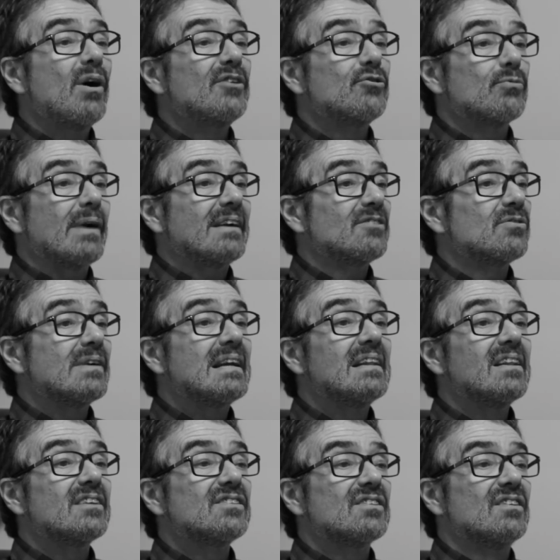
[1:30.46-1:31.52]
directory
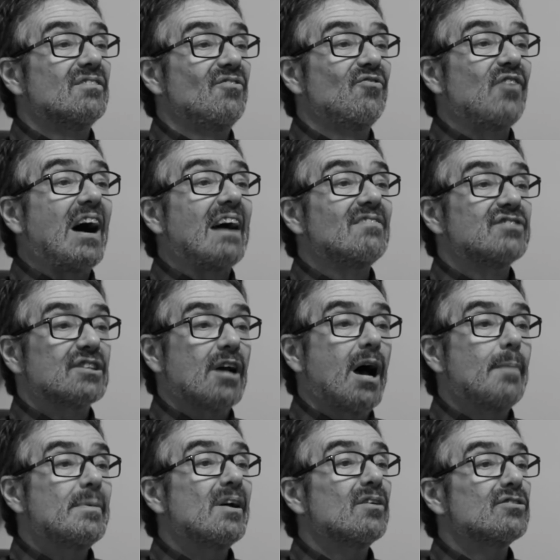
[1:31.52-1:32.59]
listed 5
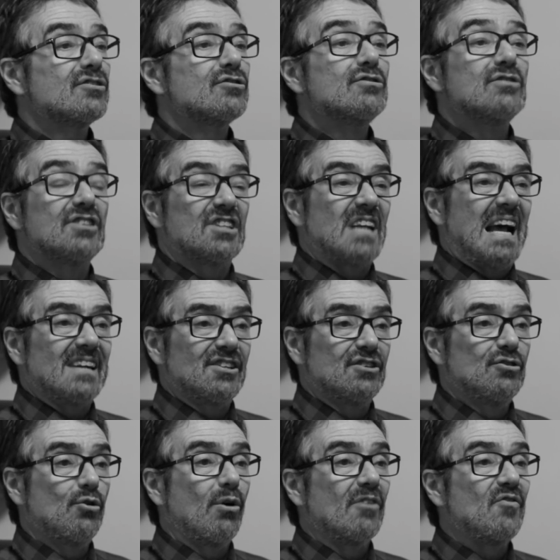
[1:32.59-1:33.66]
sawmills, 2 sash and
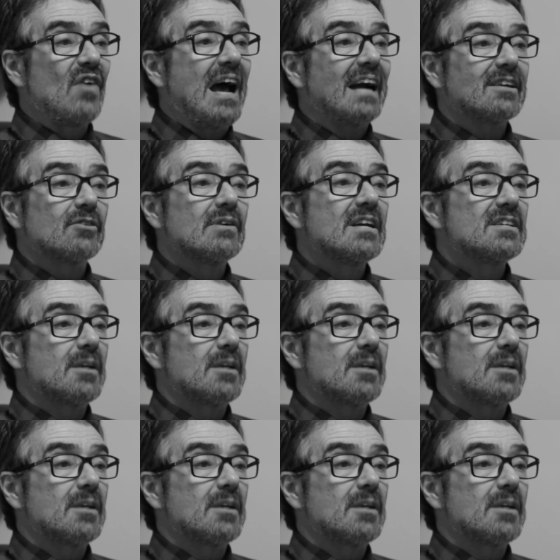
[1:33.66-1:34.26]
door factories, a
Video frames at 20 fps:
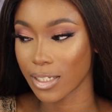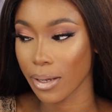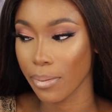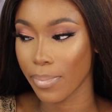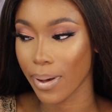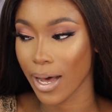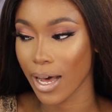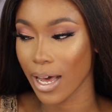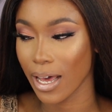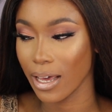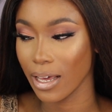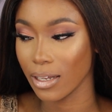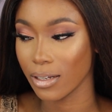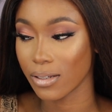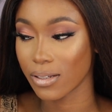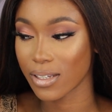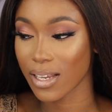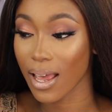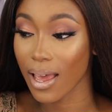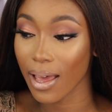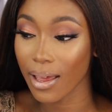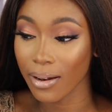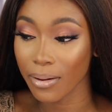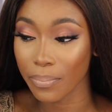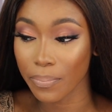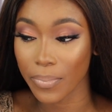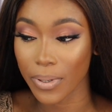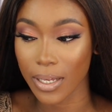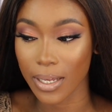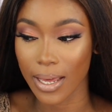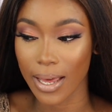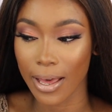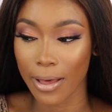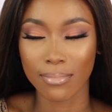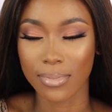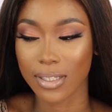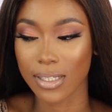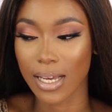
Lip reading: say by 10 p.m.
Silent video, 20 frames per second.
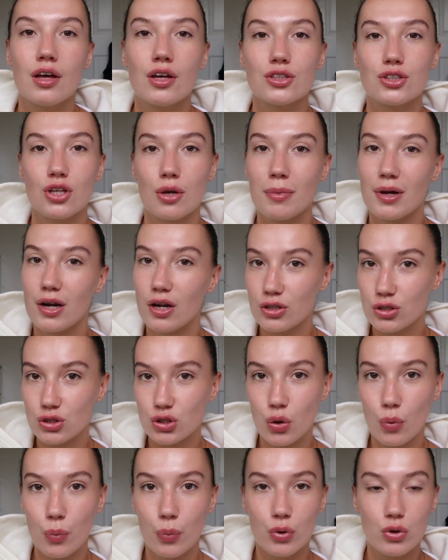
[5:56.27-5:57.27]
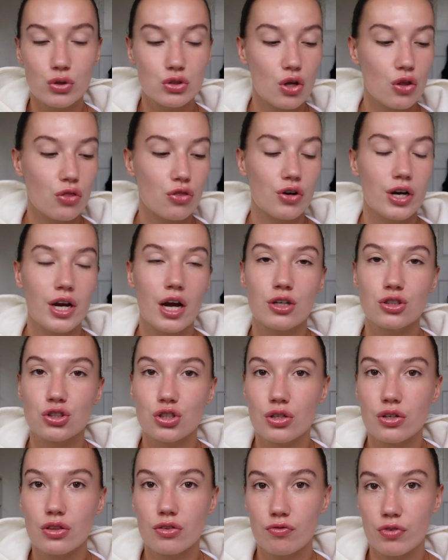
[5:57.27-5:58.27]
So my lunch was
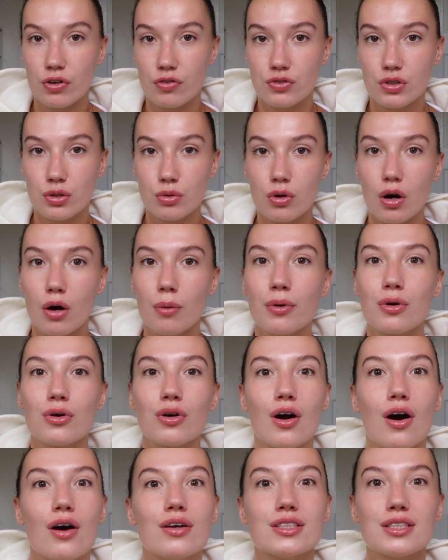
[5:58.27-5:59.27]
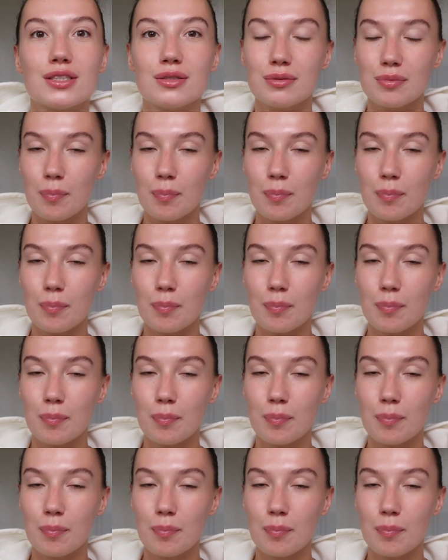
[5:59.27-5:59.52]
350... Oh my god, I can't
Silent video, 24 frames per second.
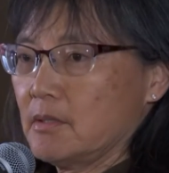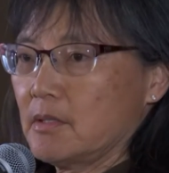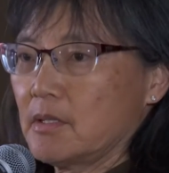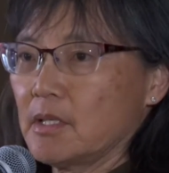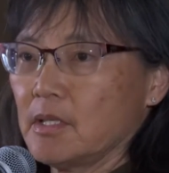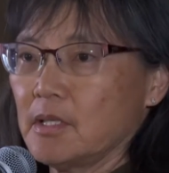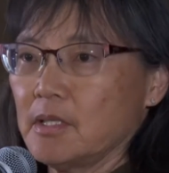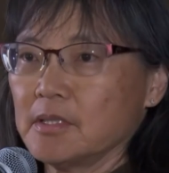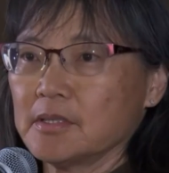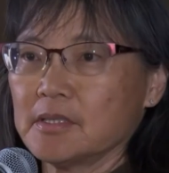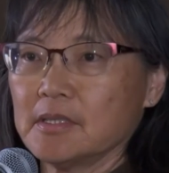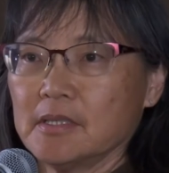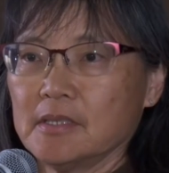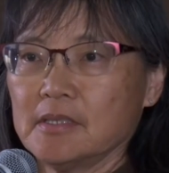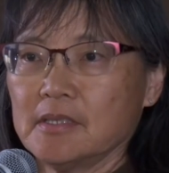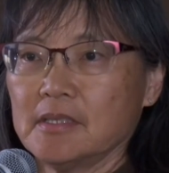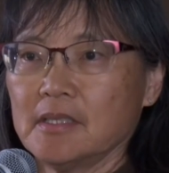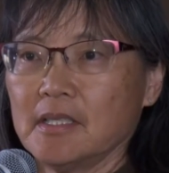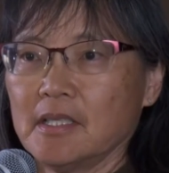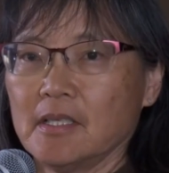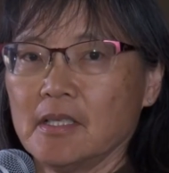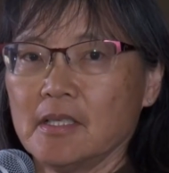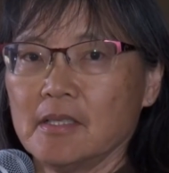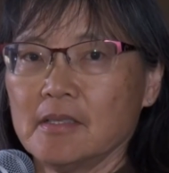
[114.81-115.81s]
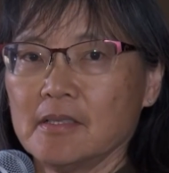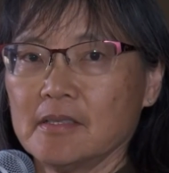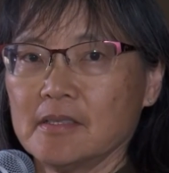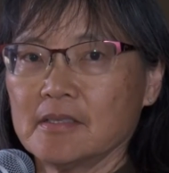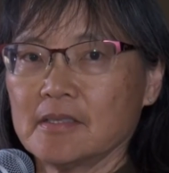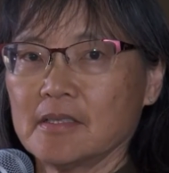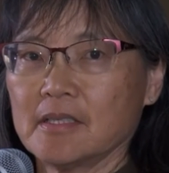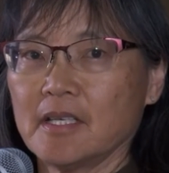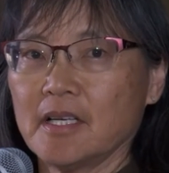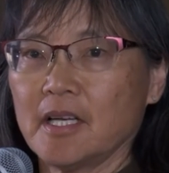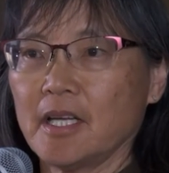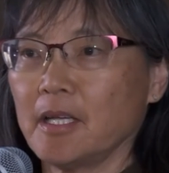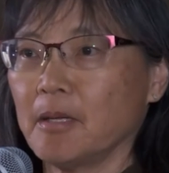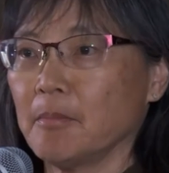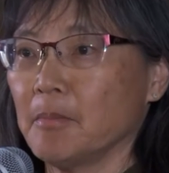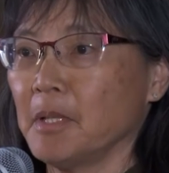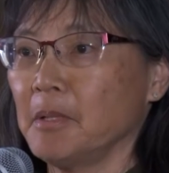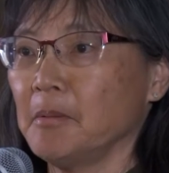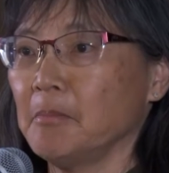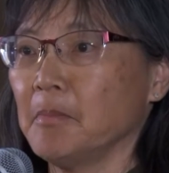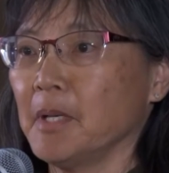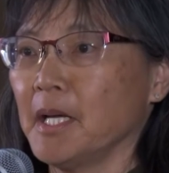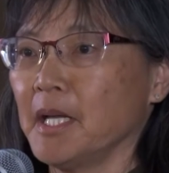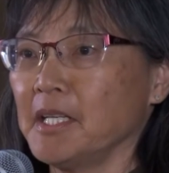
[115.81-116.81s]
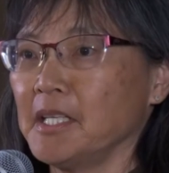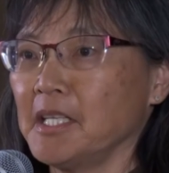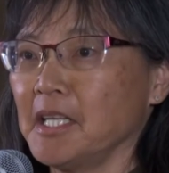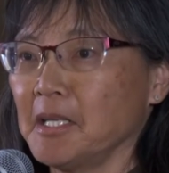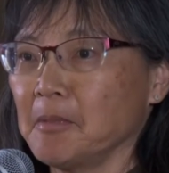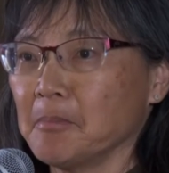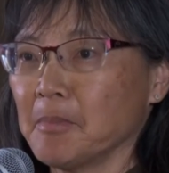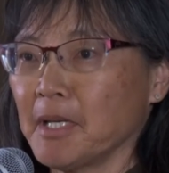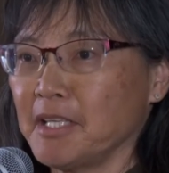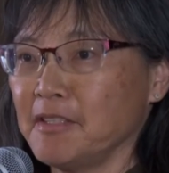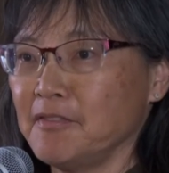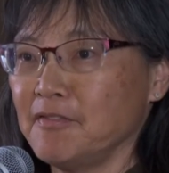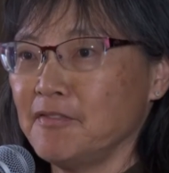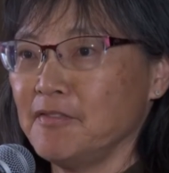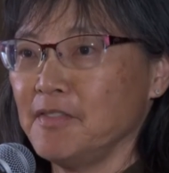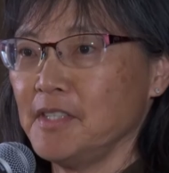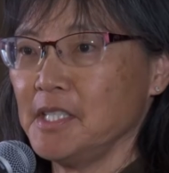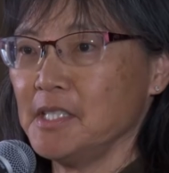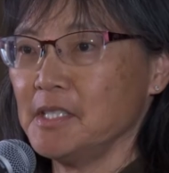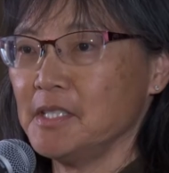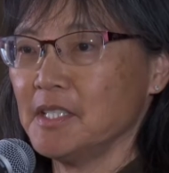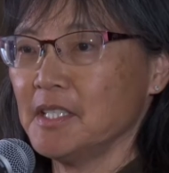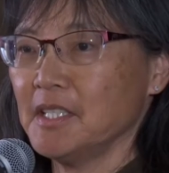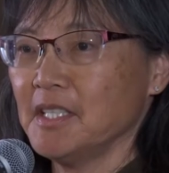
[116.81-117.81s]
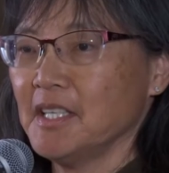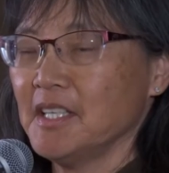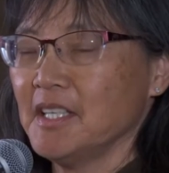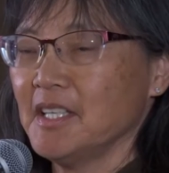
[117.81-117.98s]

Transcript: called uh, I Am Unbinding My Feet.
--
Exercise aim ▸
Over the whole listing above, give the number of lines in which "second" occurs, and no other words.

Task result ▸
2